Un mezzo per un fine
Fonte: L'editoriale di Gabriele Chiocchio
Impossibile non aver avuto una fortissima sensazione di déjà vu guardando Roma-Empoli, specialmente gli interminabili ultimi minuti, con i giallorossi già ai minimi termini, ridotti in 10 e chiamati a coprire contro una squadra appena ai margini della zona retrocessione. Impossibile non essere tornati indietro con la memoria guardando il tabellone dello Stadio Olimpico, che al triplice fischio di Maresca ha mostrato un risultato caro alla prima Roma di Ranieri, quel 2-1 visto alla prima contro il Siena, all’inizio della lunghissima serie positiva contro il Bologna, nel big match contro l’Inter, nel più celebre dei quattro derby vinti contro la Lazio e in tante altre partite. 2-1 significa lotta e sofferenza, specie nel finale quando l’avversario, che ha segnato un gol, sa di poterlo fare ancora una volta. E stasera all’Olimpico era successo, prima della correzione del VAR che ha rimesso le cose a posto per la Roma: l’unica differenza rispetto a un decennio scarso fa.

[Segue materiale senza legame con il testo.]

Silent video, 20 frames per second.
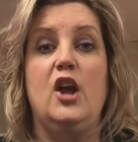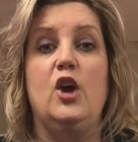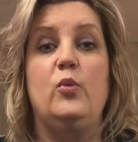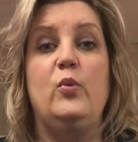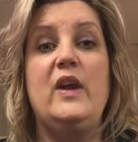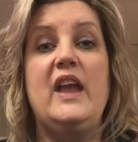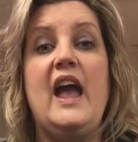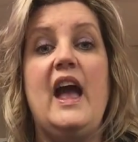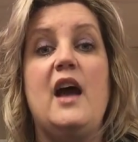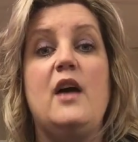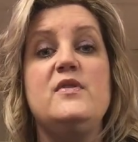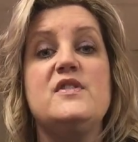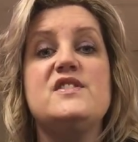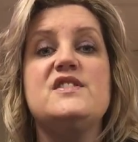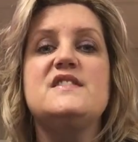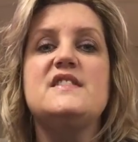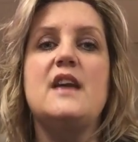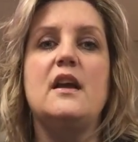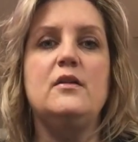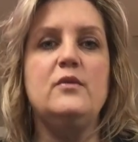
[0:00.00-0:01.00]
We have your
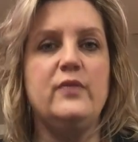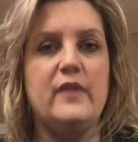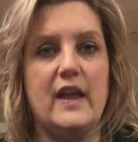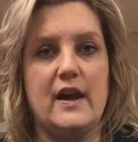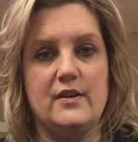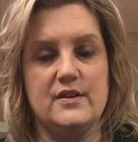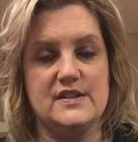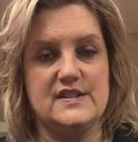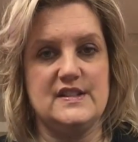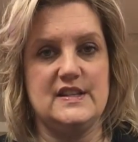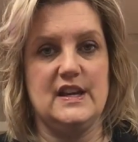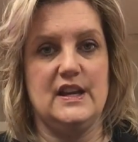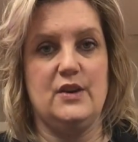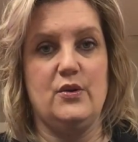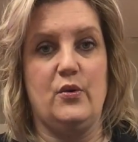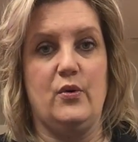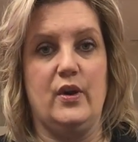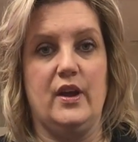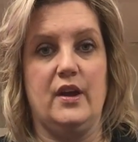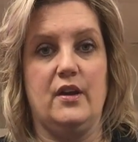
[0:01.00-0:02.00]
sunflower seed
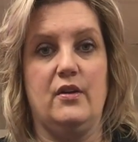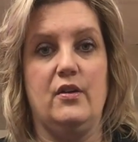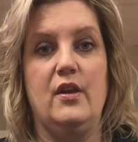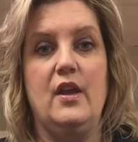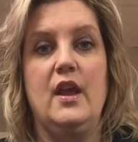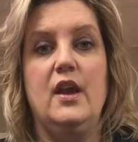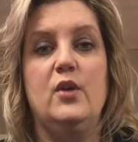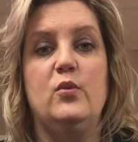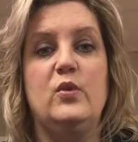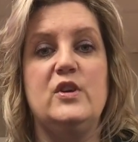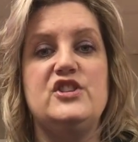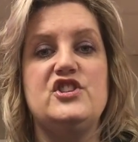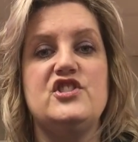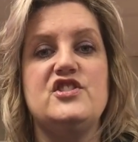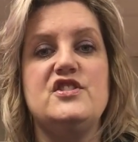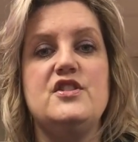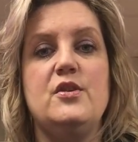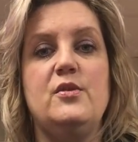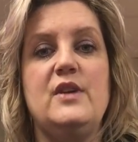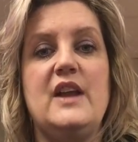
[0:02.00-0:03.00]
oil, which
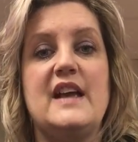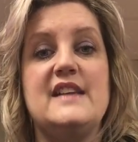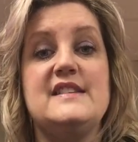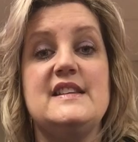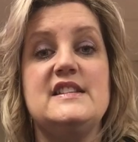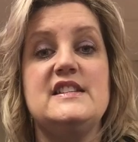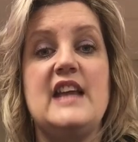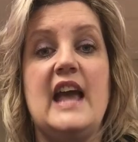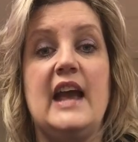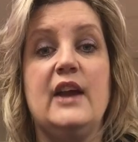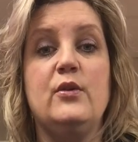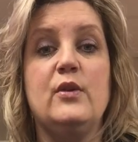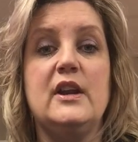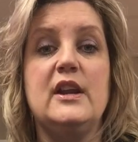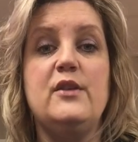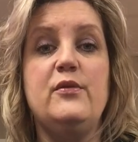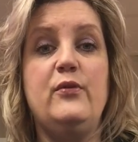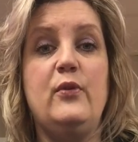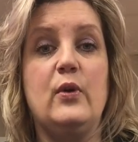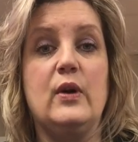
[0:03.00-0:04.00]
is known as
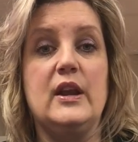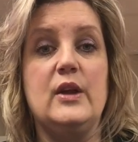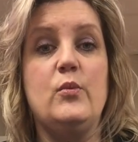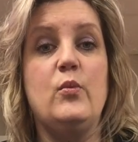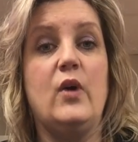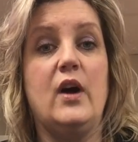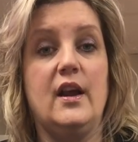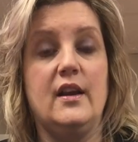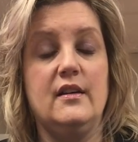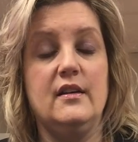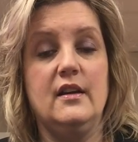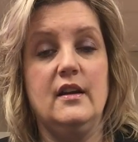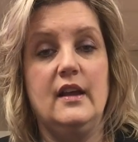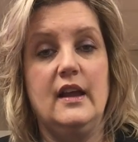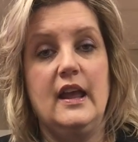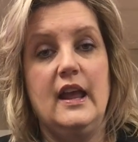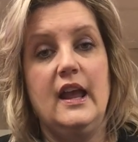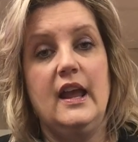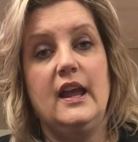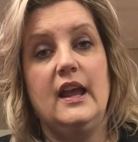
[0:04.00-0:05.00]
Integrity 41.
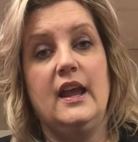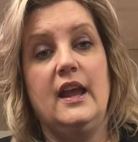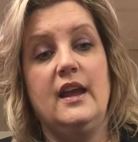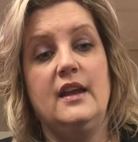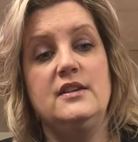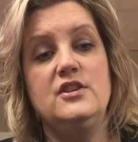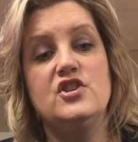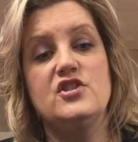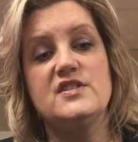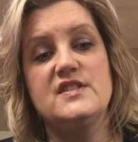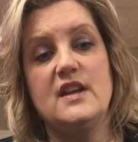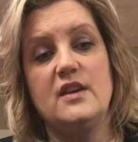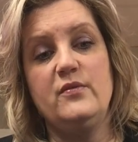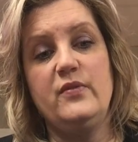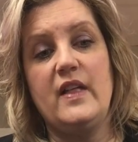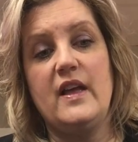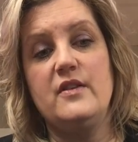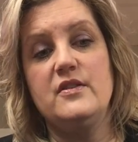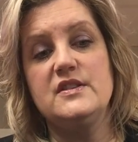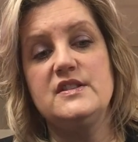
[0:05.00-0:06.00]
And your
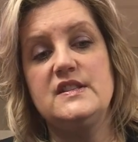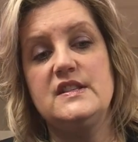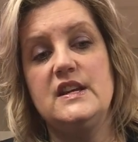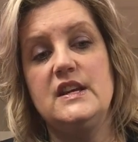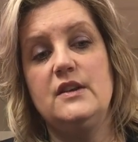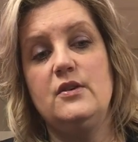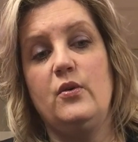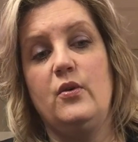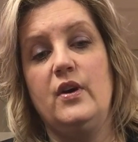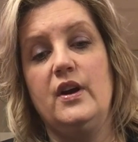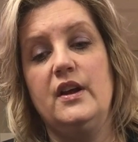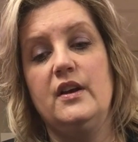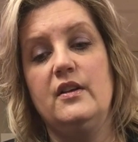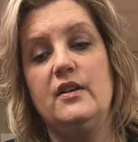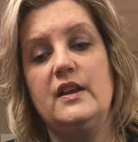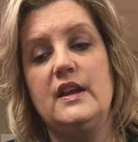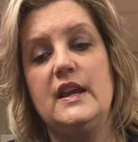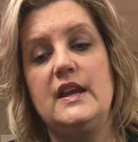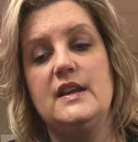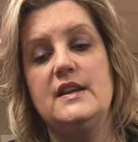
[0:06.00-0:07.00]
sunflower seed
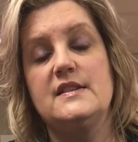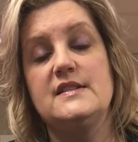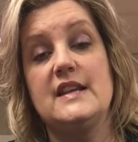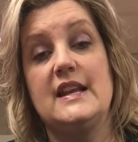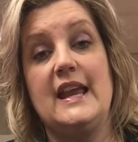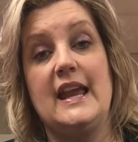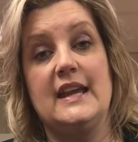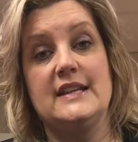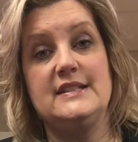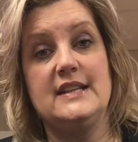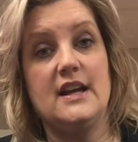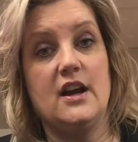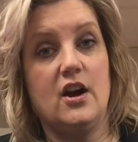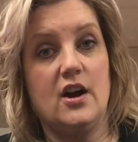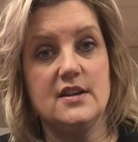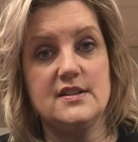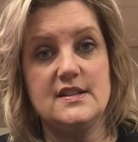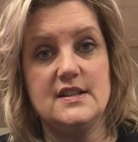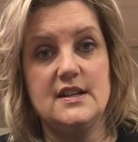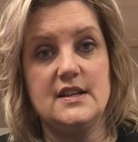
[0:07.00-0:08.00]
oil is an
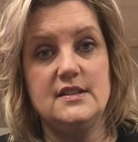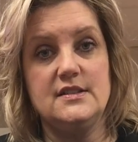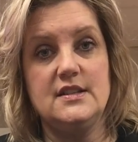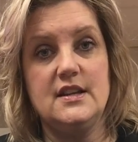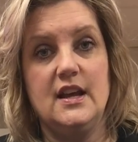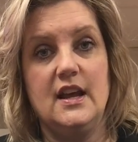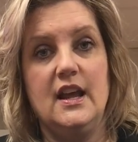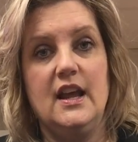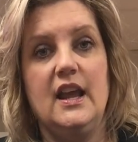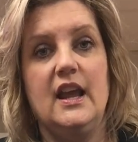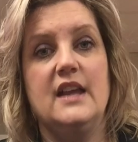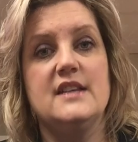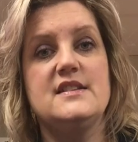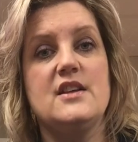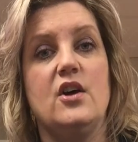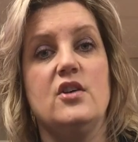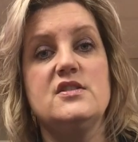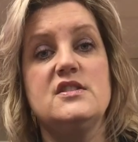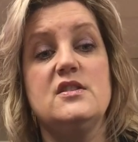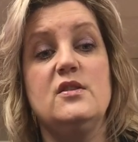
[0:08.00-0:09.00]
antioxidant. It's
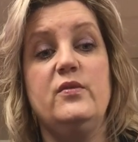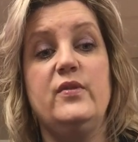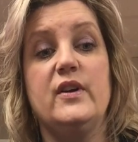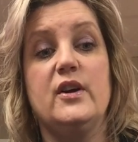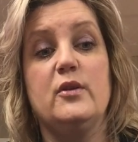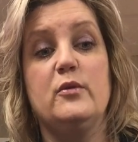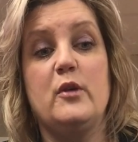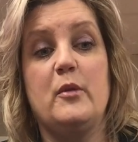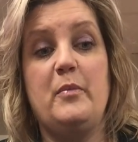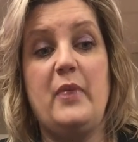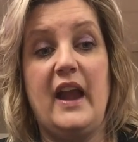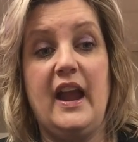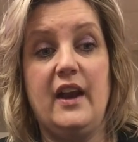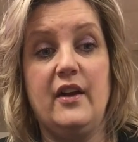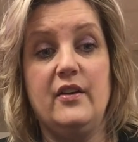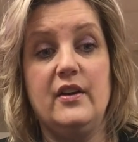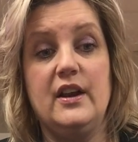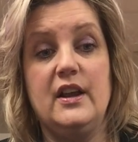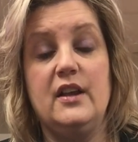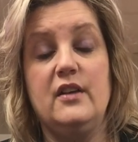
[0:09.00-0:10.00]
also very
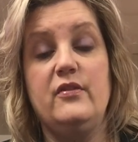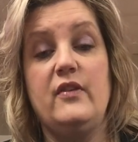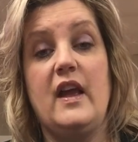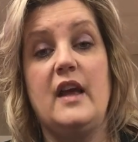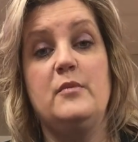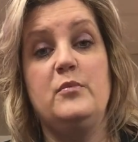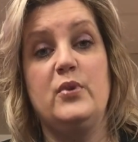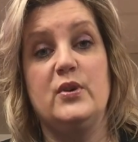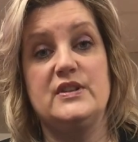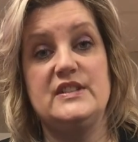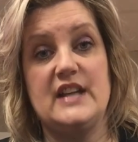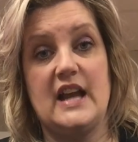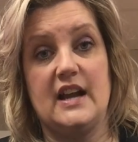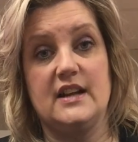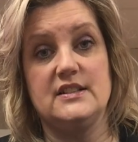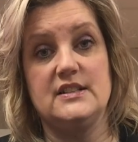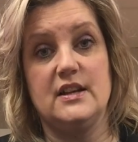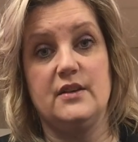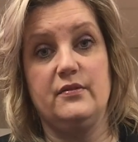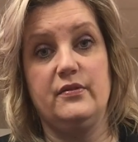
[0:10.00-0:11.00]
reparative and
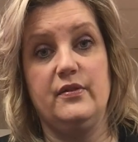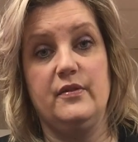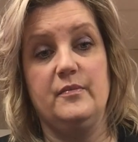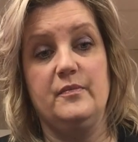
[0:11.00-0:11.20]
protective.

Quando la spinta motivazionale - non certo di gioco - di Claudio Ranieri durò tutte le 36 partite di quel campionato e spesso, quando si assiste a prestazioni di questo tipo, si dice che “non può durare a lungo”: la fortuna è che questa Roma non deve durare a lungo, ma per appena un terzo delle gare rispetto al primo stint del tecnico di San Saba, una delle quali già è stata messa in cascina, con un po’ di fatica ma con i primi tre punti che mantengono la Roma in corsa per un posto in Champions League. Punti, questo si chiede a Ranieri, i cui mezzi sono conosciuti almeno quanto il fine e sono stati dichiarati - per i pochi che se li fossero dimenticati - in conferenza stampa: improbabile aspettarsi qualcosa di diverso, con un margine di miglioramento tanto ampio quanto è ampio il numero degli assenti, tra infortuni e squalifiche. E nel miglioramento di chi c’era stasera: Nzonzi può essere il facilitatore di palleggio che non è stato in passato, El Shaarawy ha mostrato contemporaneamente determinazione e qualità così come Schick, la cui esultanza rabbiosa, chissà, può essere un simbolo di questo finale di stagione. Da affrontare partita per partita, dimenticando la precedente e non pensando a quella ancora dopo: a costruire per il futuro ci deve pensare chi è dietro le scrivanie, sperando di avere più calce e mattoni possibile da chi sta in campo.